バギーズデリバリーのメンバーならともかく、相手は赤髪海賊団幹部。そう無下には出来ないのだろう。いや、そう思うなら最初から反応しろという話なんだが。
ぷにぷにと腹をさわる手がついに煩わしくなったのかついにモージが動く。
雑に扱って怒りを買わないように出来るだけそっと、優しくライムジュースの手に触れる。
その瞬間、赤髪海賊団の幹部が集まっている卓からとてつもない歓声があがった。何故か盛り上がっているらしい。
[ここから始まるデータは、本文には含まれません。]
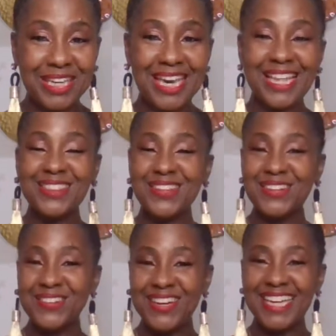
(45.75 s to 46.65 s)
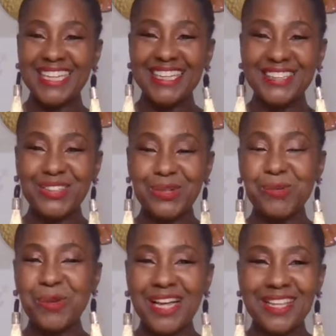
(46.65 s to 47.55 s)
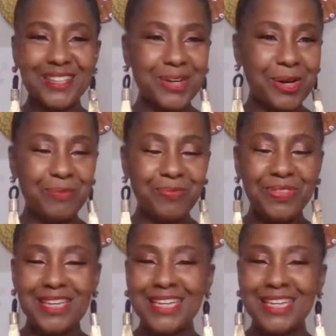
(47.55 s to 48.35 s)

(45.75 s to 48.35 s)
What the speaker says: Hello, welcome.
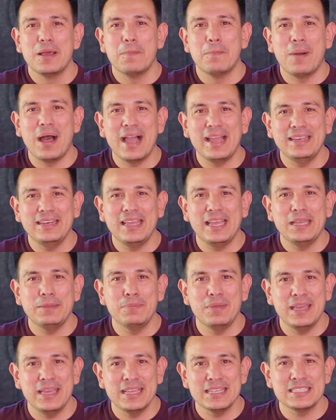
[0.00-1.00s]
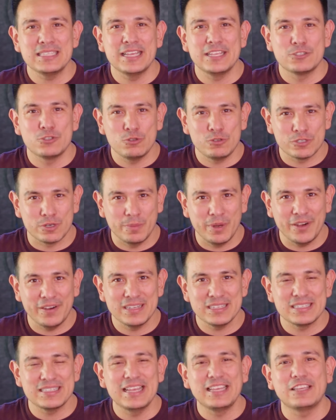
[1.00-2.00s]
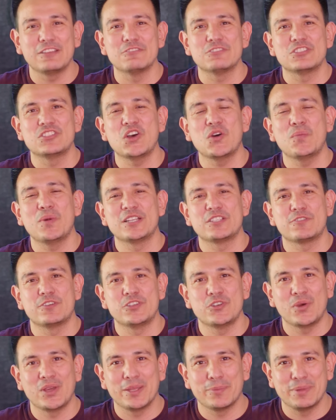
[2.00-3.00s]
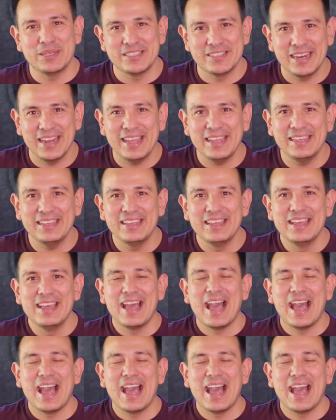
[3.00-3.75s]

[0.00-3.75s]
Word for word: My name is Jesus Ramirez. Thank you so much for joining me today.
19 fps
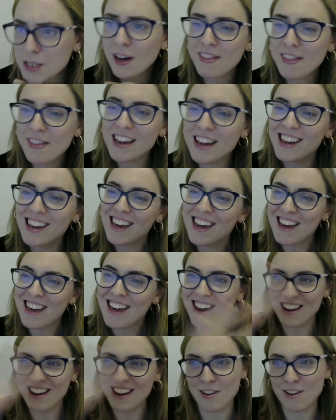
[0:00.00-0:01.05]
So I think,
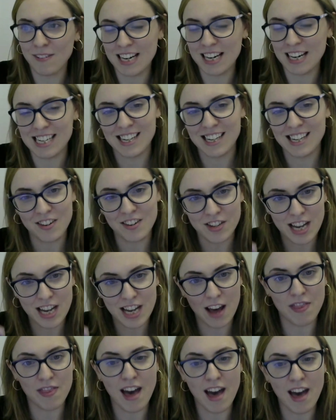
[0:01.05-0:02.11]
we need to
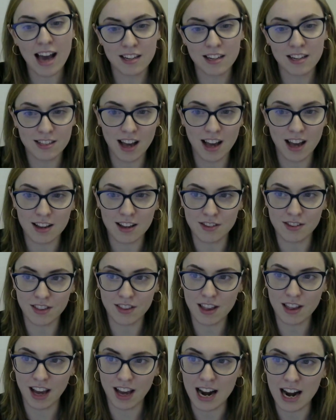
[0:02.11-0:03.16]
understand that as
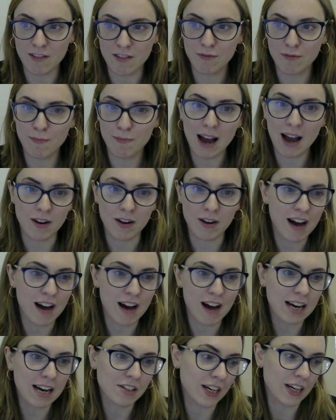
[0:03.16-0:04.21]
a kind of background
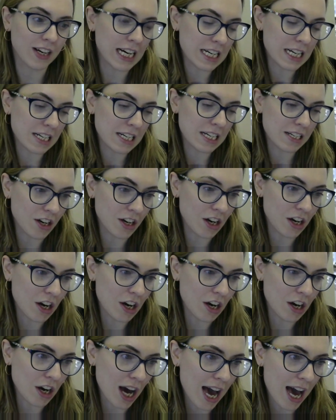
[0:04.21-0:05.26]
factor
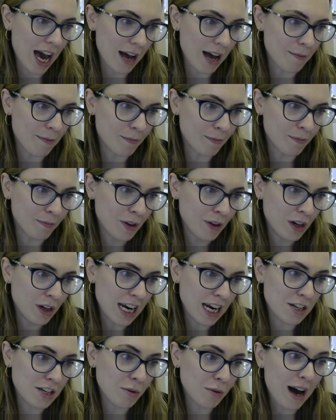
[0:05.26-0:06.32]
into
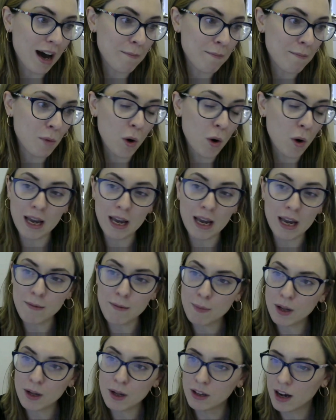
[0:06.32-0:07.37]
why more
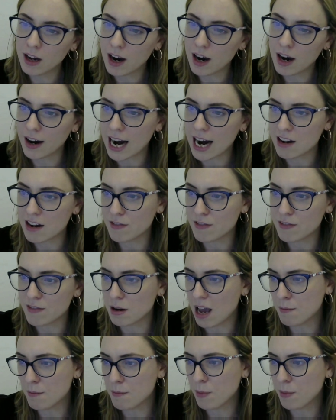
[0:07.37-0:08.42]
people are kind of
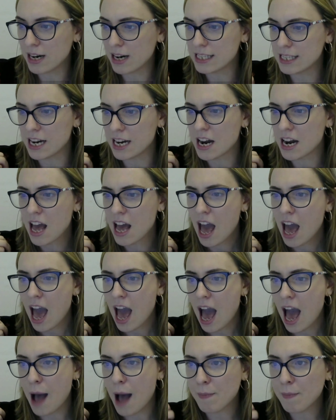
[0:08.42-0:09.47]
in prison.
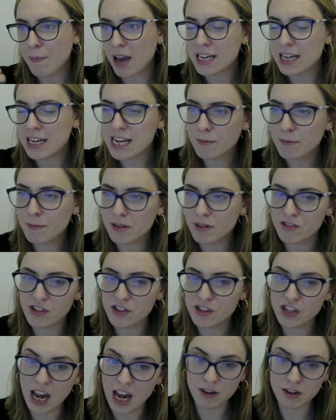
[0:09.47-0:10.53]
And in terms of
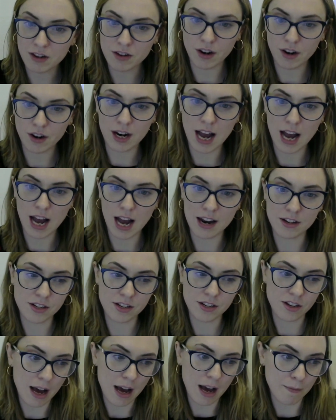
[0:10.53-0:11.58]
gender
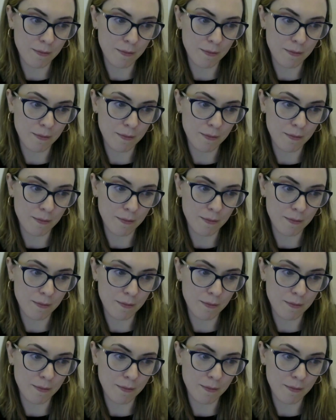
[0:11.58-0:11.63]
and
カバジとアルビダが横目で見るとバギーもいて、上機嫌なシャンクスに捕まり、絡まれていた。
頑張ってください、バギー座長……
カバジは南無三と手を合わせ、視線をライムジュースとモージに戻す。
モージはライムジュースの手を握るとその掌を上に向けた。そしてつい先程まで食べていたおにぎりをのせる。
「……」
「……どうぞ」
そう言ってモージは食事を進め始めた。
「飯分けるほどしつこかったんですね」
「そりゃああんだけずっとやってればウザイだろうさ」
呆れるアルビダの手には新しいワインが注がれていた。それをくるくると回し、香りを楽しむ。
赤髪海賊団の卓は先程よりも盛り上がっており、巻き込まれていたはずのバギーも一緒に酒を呑んでいた。
アルビダは、幸せそうにはにかみながら少しずつおにぎりを食べるライムジュースを見てため息をつく。
あれは本人も気づいてないみたいだねェ。
人様の恋路に巻き込まれるのは好かないが、見ている分には面白いかもしれない。
さてさてどうなるやら、とアルビダは見蕩れるほど美しく笑った。